The study was carried out for Indian capital city Delhi using Hyperion sensor onboard EO-1 satellite of NASA. After MODTRAN-4 based atmospheric correction, MNF, PPI and n-D visualizer were applied and endmembers of 11 LCLU classes were derived which were employed in classification of LULC. To incur better classification accuracy, a comparative study was also carried out to evaluate the potential of three classifier algorithms namely Random Forest (RF), Support Vector Machines (SVM) and Spectral Angle Mapper (SAM). The results of this study reemphasize the utility of satellite borne hyperspectral data to extract endmembers and also to delineate the potential of random forest as expert classifier to assess land cover with higher classification accuracy that outperformed the SVM by 19% and SAM by 27% in overall accuracy. This research work contributes positively to the issue of land cover classification through exploration of hyperspectral endmembers. The comparison of classification algorithms’ performance is valuable for decision makers to choose better classifier for more accurate information extraction.

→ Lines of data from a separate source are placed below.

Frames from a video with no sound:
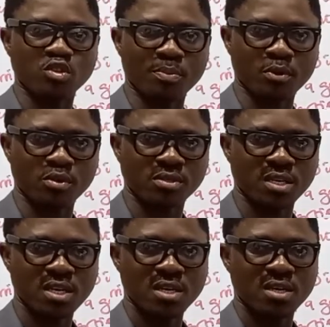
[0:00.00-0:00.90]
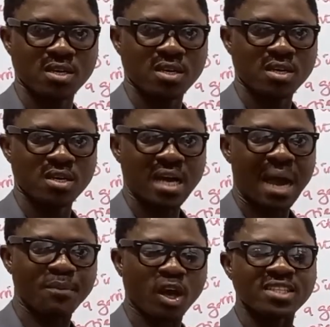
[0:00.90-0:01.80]
surplus.
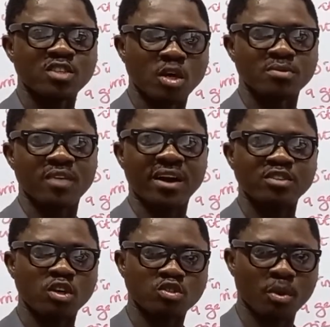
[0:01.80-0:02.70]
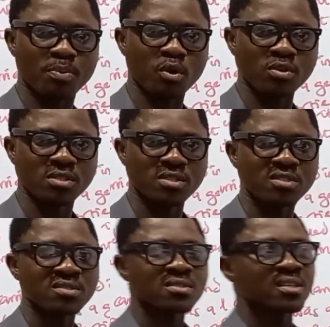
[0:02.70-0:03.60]
And because it's a subsequent revaluation surplus,
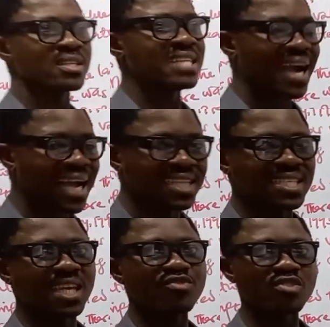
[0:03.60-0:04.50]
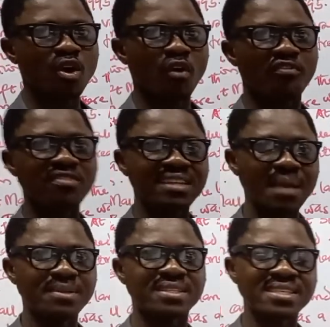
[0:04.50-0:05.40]
the accounting entry of
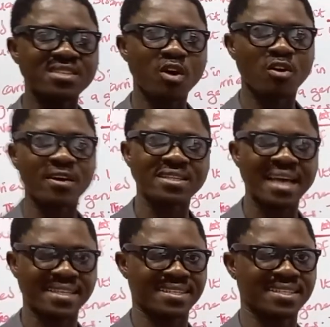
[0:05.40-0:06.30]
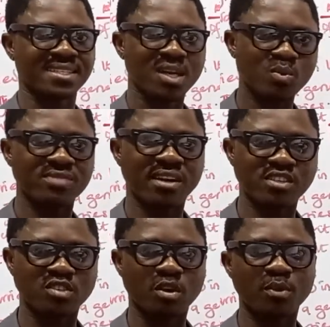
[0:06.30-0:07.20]
debiting the non-current assets with
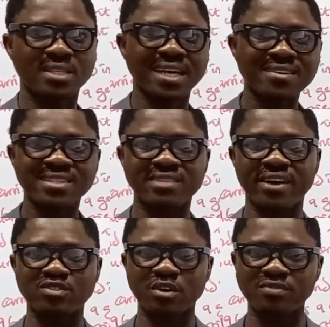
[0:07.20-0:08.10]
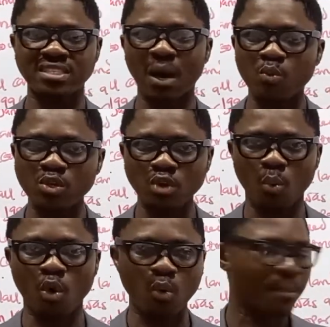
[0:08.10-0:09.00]
valuation surplus and crediting valuation reserve will not
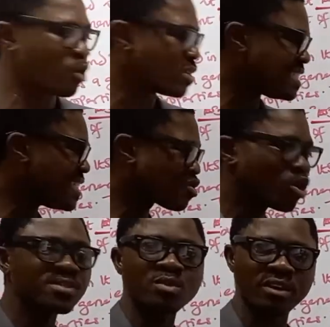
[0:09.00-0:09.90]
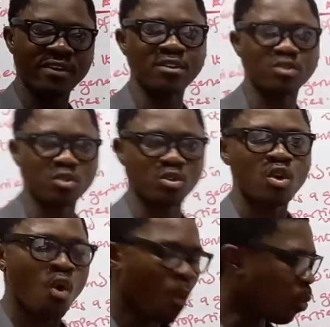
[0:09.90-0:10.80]
work. Why? Because this is subsequent valuation.
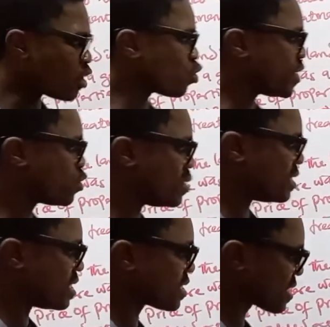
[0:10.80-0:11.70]
What do we do in this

Keywords: Endmembers extraction, Hyperspectral Image classification, Random Forest - Ensemble classifier, SVM, SAM.
The study evaluated the applicability of satellite hyperspectral remote sensing imagery for hyperspectral endmembers extraction as well as possibilities of better land cover classification through machine learning and spectra angle based classifiers. Two machine learning techniques, support vector machines (SVM) and random forest (RF) with spectral angle mapper (SAM) were appraised and their suitability for better LCLU classification was determined. The following conclusions were drawn:
Due to its spectral resolution, the satellite borne hyperspectral data have the capability to provide spectrally pure pixels (endmembers) which are comparable to spectroradiometer spectra and available spectral libraries. These endmembers were successfully applied to derive subclasses of crops, water and human settlements. Accurate and informative LCLU maps were generated through machine learning (Random Forest) techniques with the highest overall accuracy of 88% (Kappa = 0.86).

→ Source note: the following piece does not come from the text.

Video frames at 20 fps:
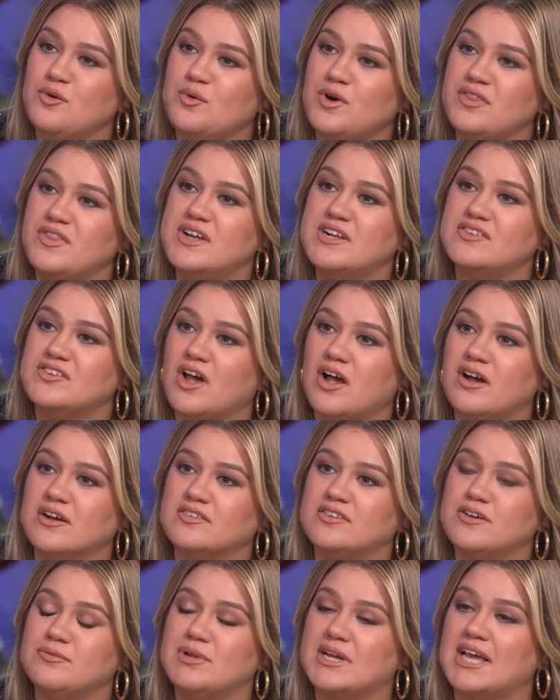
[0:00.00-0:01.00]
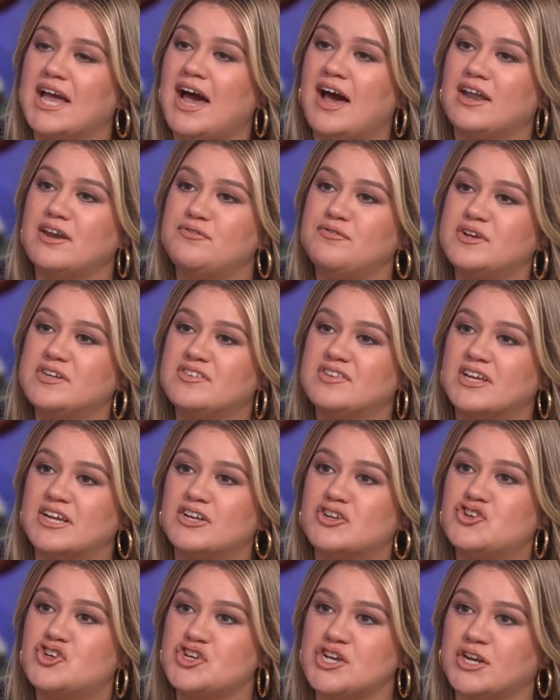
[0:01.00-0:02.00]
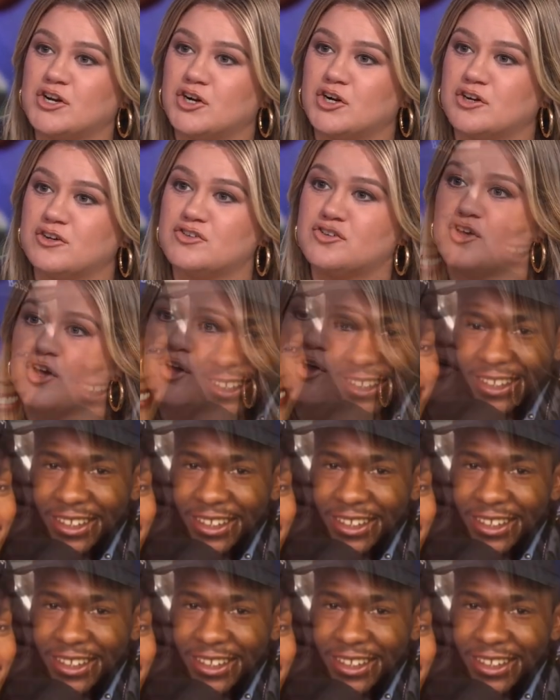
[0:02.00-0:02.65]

one that talked him like out of his like jitters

The minimum noise fraction (MNF) transform is a very useful technique for hyperspectral data dimensionality reduction, noise removal, and spectral smile identification. Due to its data dimensionality reduction characteristic, computation time also reduces.

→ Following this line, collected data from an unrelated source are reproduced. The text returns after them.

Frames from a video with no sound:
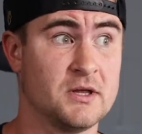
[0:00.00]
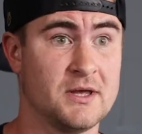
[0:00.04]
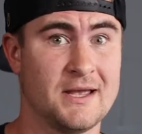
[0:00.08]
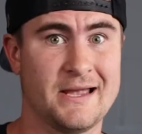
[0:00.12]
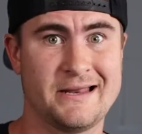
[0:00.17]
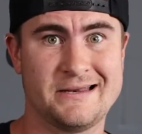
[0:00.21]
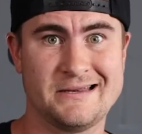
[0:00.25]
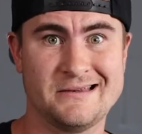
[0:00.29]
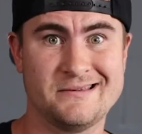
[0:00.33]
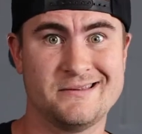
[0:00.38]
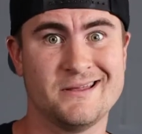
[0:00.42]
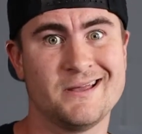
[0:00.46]

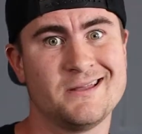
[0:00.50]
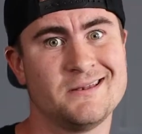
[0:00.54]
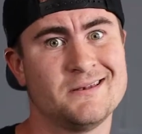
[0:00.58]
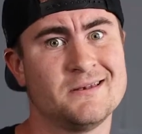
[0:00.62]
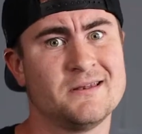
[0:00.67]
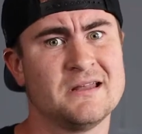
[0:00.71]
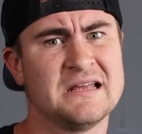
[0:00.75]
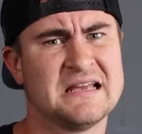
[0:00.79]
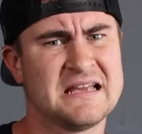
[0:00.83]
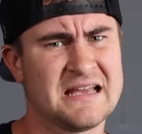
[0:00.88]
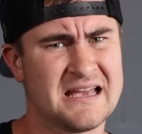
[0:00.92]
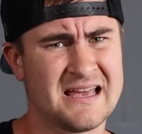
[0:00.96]
and he didn't.
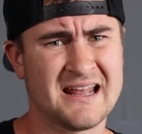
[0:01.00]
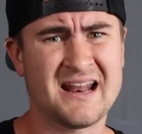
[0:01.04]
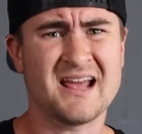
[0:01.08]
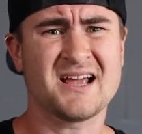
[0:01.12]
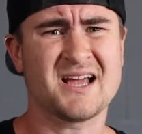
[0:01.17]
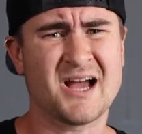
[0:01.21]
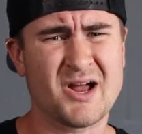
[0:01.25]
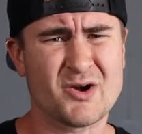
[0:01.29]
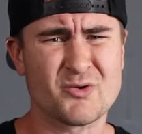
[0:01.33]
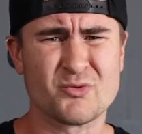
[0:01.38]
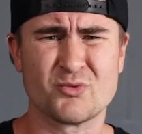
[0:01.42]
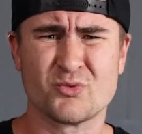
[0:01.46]
And I
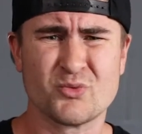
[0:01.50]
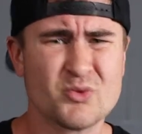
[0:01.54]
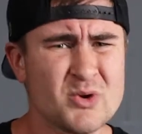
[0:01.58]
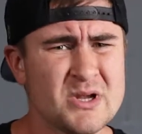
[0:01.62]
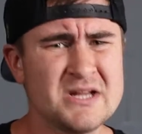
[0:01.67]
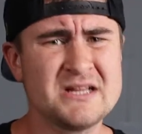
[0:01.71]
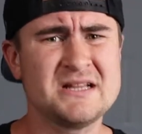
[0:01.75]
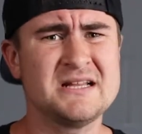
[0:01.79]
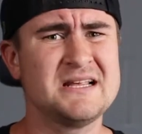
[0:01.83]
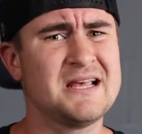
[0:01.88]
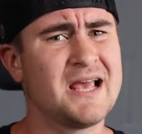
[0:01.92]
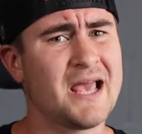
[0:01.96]
got
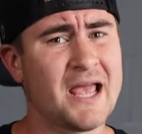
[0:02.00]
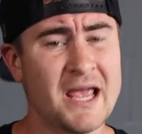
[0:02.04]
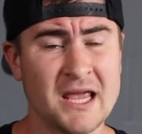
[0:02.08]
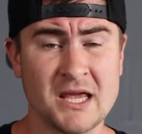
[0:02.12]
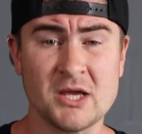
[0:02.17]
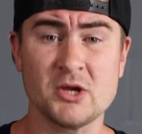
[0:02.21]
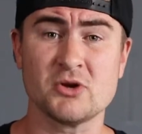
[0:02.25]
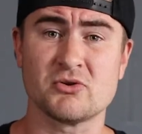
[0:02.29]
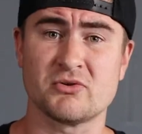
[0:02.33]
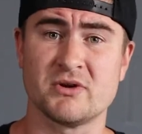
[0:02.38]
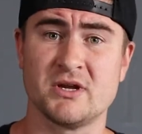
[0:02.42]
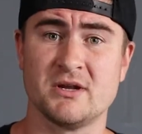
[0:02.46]
really
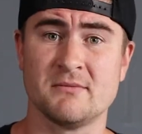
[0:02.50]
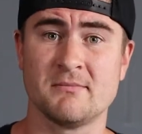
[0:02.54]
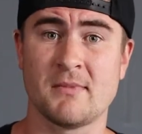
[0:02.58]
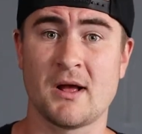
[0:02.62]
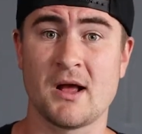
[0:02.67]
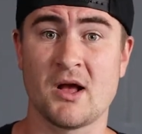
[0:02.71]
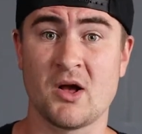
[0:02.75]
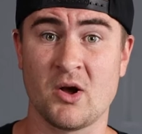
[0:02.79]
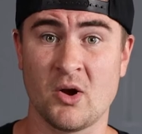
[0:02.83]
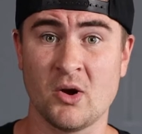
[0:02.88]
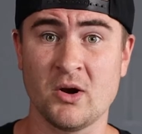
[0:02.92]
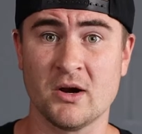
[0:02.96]
angry in my
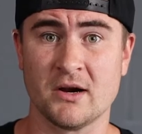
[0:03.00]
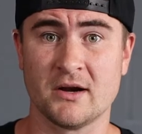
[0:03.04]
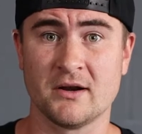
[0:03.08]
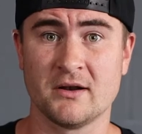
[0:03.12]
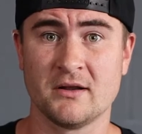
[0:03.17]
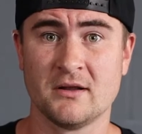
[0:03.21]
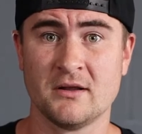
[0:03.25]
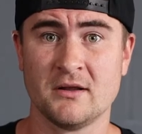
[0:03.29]
heart.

The study strengthens the fact that promising machine learning algorithms are indispensable tools for better classification and mapping. Machine learning classifiers especially Random Forest proved to be more accurate and outperformed both SVM and SAM classifiers. This type of classifier algorithms comparison may be useful for natural resource managers and environmentalists who deal with classified land covers categories to resolve the concerned issues because better classification accuracy will provide better information.